Salah satunya adalah Inisiatif Sabuk dan Jalan yang diluncurkan pada 2013. Megaproyek ini merupakan kebijakan dan investasi jangka panjang lintas benua yang bertujuan untuk pembangunan infrastruktur dan percepatan integrasi ekonomi negara-negara di sepanjang rute. Sejauh ini, 71 negara ikut ambil bagian. Bagi China, proyek ini sekurang-kurangnya akan mengembangkan jaringan ekonominya, mulai dari Asia, Timur Tengah, Eropa, hingga Afrika.
Baca Juga: Menyoroti Tantangan Prakarsa Sabuk dan Jalan China
Lee Kuan Yew, mentor para pemimpin China mulai Deng Xiao Ping hingga Xin Jinping, dalam buku berjudul Lee Kuan Yew: The Grand Master’s Insights on China, The United States, and the World”, berpendapat, China pada akhirnya tentu ingin menjadi kekuatan nomor 1 di Asia dan berpotensi menjadi nomor 1 di dunia.
Namun, kepemimpinan China, Lee melanjutkan, memiliki cakrawala jangka panjang. Mereka berpikir dalam hitungan abad, bukan hanya tahun atau dekade saja. Dengan demikian, China mau bekerja dengan sabar untuk jangka waktu yang lama menuju tujuan mereka menjadi nomor 1 dunia.
Penerima Nobel Ekonomi 2001, Joseph E Stiglitz, pada kuliah umum di Universitas Bisnis Norwegia, 2018, memperkirakan, China akan melanjutkan prinsip pembangunan yang terbukti sukses selama 40 tahun terakhir untuk pembangunan ke depan. Prinsip itu adalah pragmatisme dan keterbukaan ekonomi.
Saat ini, menurut Stiglitz, China tengah memasuki babak baru dalam pembangunannya. Dalam periode ini, China antara lain dihadapkan pada persoalan ketimpangan ekonomi, kesehatan, lingkungan, dan daya dukung kota.
Dalam paparan yang hanya tentang ekonom itu, Stiglitz tentu saja tidak menyinggung tantangan di luar ekonomi. Dan faktanya, tantangan besar juga datang di luar ekonomi. Ini terutama datang dari tekanan AS dan Eropa.

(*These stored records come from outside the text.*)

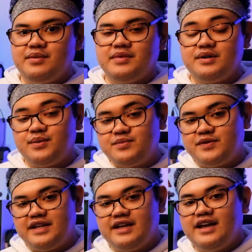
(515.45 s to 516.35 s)
but
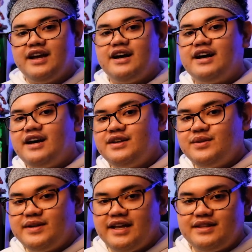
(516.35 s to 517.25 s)
hopefully
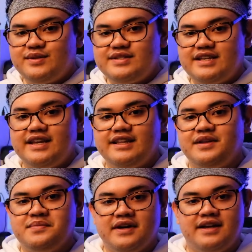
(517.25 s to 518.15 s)
you'll get to see it
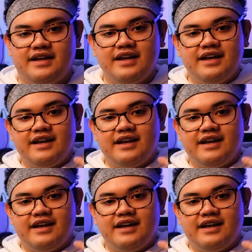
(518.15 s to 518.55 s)
in myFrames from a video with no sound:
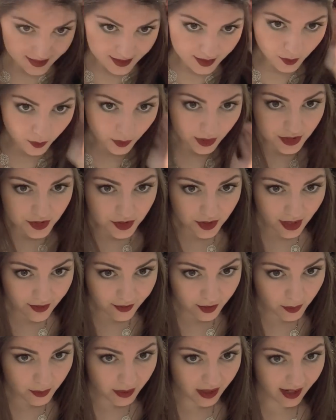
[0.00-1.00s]
So once you
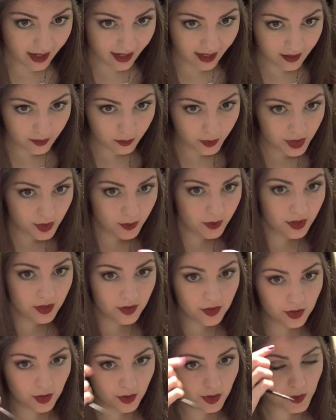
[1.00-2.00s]
have your part, what you
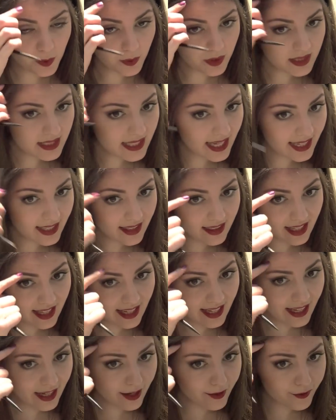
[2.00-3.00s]
want to do is you want to take
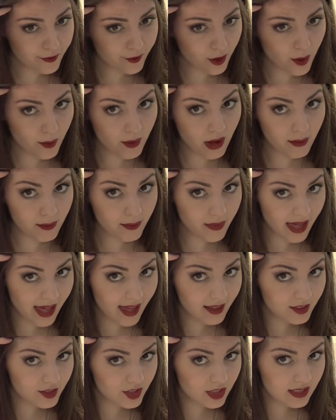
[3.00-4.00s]
the hair from
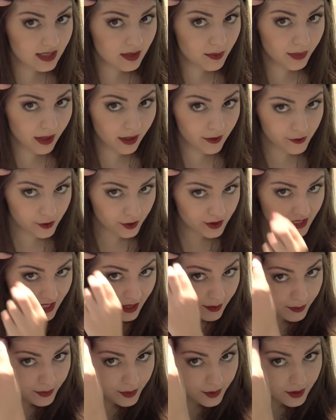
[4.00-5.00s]
about just above your
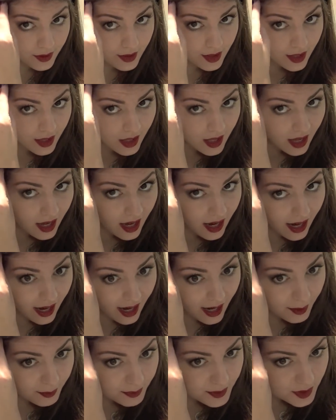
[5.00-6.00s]
temple
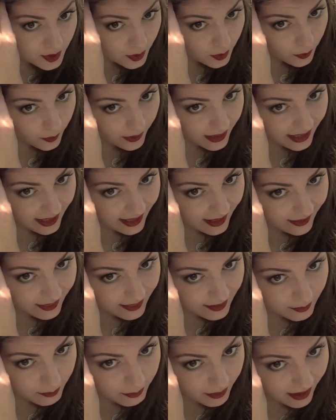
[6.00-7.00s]
up to
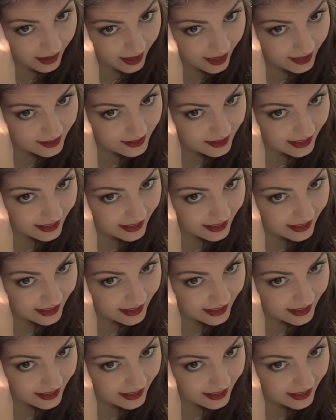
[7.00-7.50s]
where the part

Dalam berbagai forum, AS dan Eropa menyerang China dalam isu hak asasi manusia dan demokrasi. Di bidang ekonomi, AS menekan China dengan sejumlah sanksi dengan berbagai alasan. Perang dagang yang dimulai pada era Presiden Donald Trump bahkan berlanjut dan meluas skalanya di era Presiden Joe Biden.
Pada 1980-an, Deng Xiaoping memperkenalkan frasa, ”tao guang yang hui” atau ”keep low profile” sebagai diplomasi China. Dokumen Xiaoping menunjukkan bahwa yang ia maksud adalah mengamati dengan tenang, mengamankan posisi, mengatasi urusan dengan tenang, menyembunyikan kapasitas China sesungguhnya dan menunggu waktu yang tepat, serta tidak mengklaim kepemimpinan.

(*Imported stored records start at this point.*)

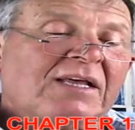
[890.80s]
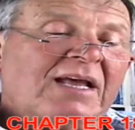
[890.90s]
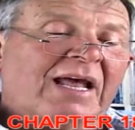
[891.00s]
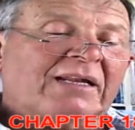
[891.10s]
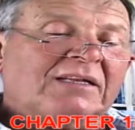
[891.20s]

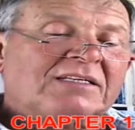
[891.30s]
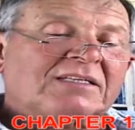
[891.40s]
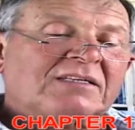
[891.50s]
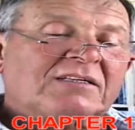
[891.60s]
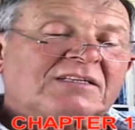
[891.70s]
and
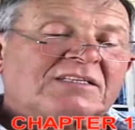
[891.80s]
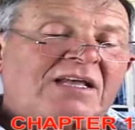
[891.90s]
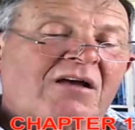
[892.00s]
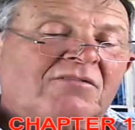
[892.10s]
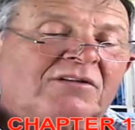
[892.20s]
listened. The
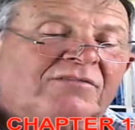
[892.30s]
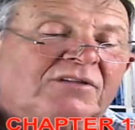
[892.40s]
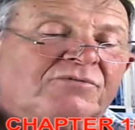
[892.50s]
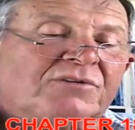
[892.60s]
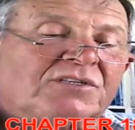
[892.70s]
sound of
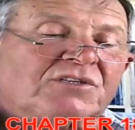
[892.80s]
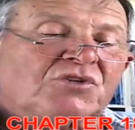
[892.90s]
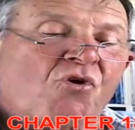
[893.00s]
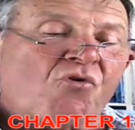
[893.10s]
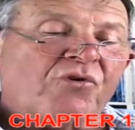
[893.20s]
Lewis's
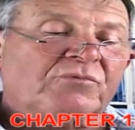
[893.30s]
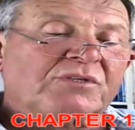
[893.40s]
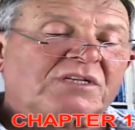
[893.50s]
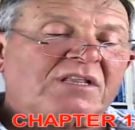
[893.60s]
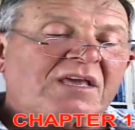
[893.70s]
horn was
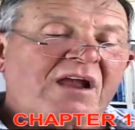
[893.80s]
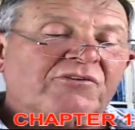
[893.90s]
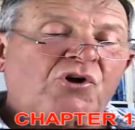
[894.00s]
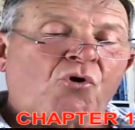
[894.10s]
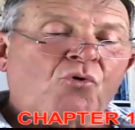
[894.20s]
in the air, and
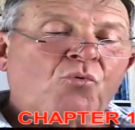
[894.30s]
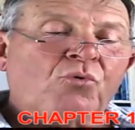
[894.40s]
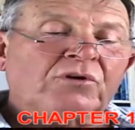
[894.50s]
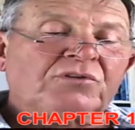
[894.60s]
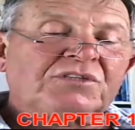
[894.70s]
the whole
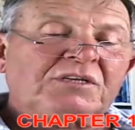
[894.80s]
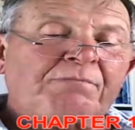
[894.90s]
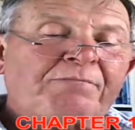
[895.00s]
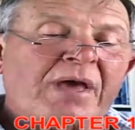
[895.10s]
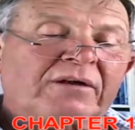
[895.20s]
world
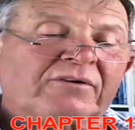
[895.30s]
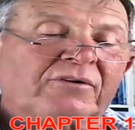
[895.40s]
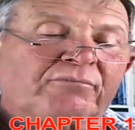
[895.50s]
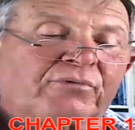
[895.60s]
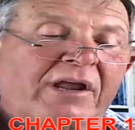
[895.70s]
seemed better
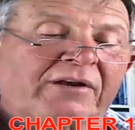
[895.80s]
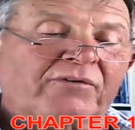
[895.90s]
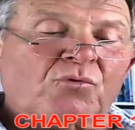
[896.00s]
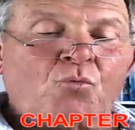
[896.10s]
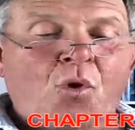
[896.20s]
and brighter
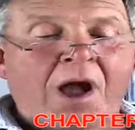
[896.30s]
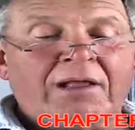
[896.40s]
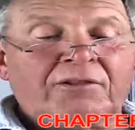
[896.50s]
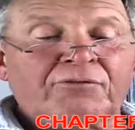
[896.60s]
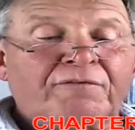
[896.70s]
and
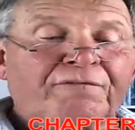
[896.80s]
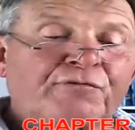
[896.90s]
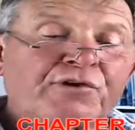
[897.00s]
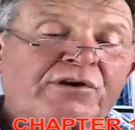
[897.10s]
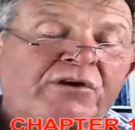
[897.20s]
wilder and
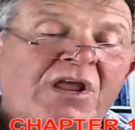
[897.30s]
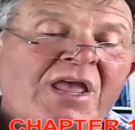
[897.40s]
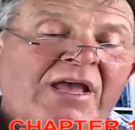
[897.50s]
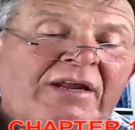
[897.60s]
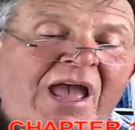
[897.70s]
freer
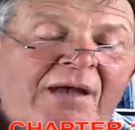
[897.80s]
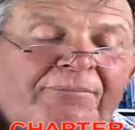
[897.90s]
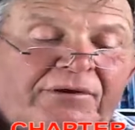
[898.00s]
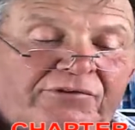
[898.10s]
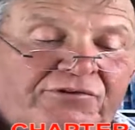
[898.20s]
and
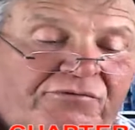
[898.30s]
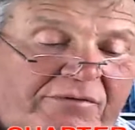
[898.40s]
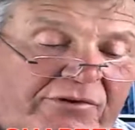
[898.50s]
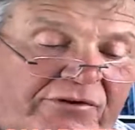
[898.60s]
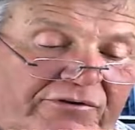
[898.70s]
happier and
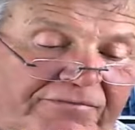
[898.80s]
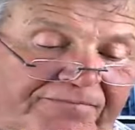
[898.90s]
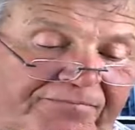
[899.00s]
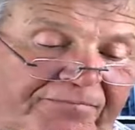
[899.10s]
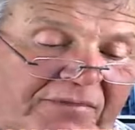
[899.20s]
dreamier.
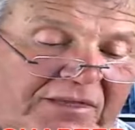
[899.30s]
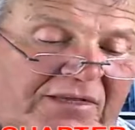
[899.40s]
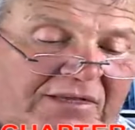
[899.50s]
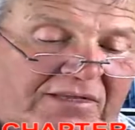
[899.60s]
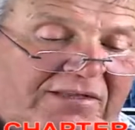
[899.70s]

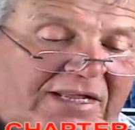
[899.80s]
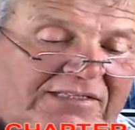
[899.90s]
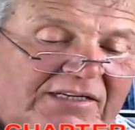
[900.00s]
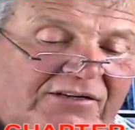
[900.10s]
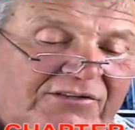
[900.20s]
That's
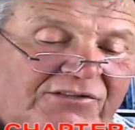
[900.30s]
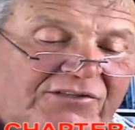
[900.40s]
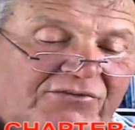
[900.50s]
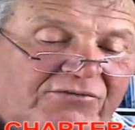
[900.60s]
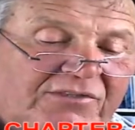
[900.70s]
a good
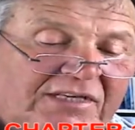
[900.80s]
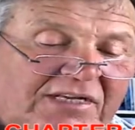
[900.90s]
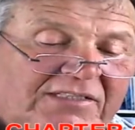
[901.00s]
tune, said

Beberapa tahun belakangan, pemerintahan Xi merespons kritik dan pernyataan keras AS-Eropa dengan nada yang tak kalah keras pula. Apakah ini tandanya China mulai menganggap waktunya tepat untuk tampil lebih ke depan dan menunjukkan kapasitas sesungguhnya? Atau itu masih sebatas retalisasi rasional yang terukur dari China dalam hubungan internasional?

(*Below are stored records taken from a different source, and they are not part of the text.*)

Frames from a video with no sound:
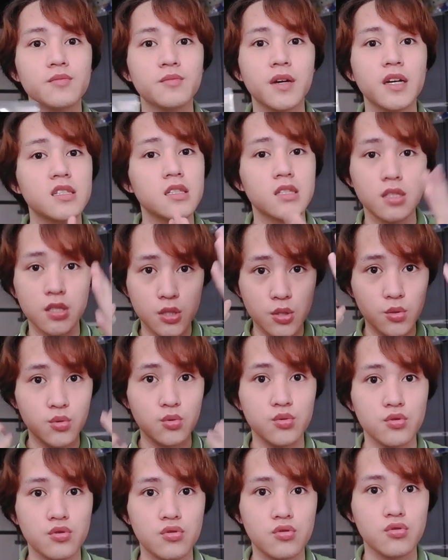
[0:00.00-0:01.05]
because it
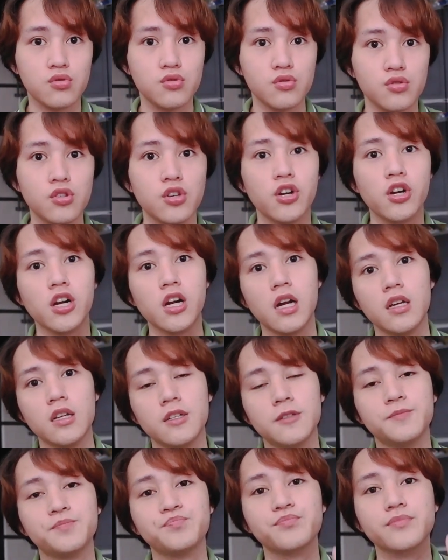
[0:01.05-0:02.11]
soothes your
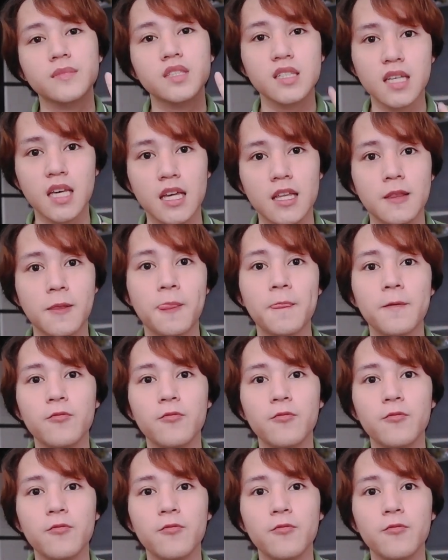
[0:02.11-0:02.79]
skin.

Terlepas dari ketegangan dengan AS-Eropa yang tampaknya akan berkepanjangan, China terus menambah katalog pencapaiannya. Pada Sabtu (15/5/2021) pagi, China melalui misi Tianwen-1 berhasil mendaratkan robot penjelajah nirawak dengan selamat di permukaan Mars, menyusul misi serupa yang dilakukan AS per Februari 2021. Sebulan kemudian, China mengirimkan tiga atronotnya untuk menjalani misi 3 bulan di Stasiun Luar Angkasa Tiangong di orbit Bumi. China belum selesai.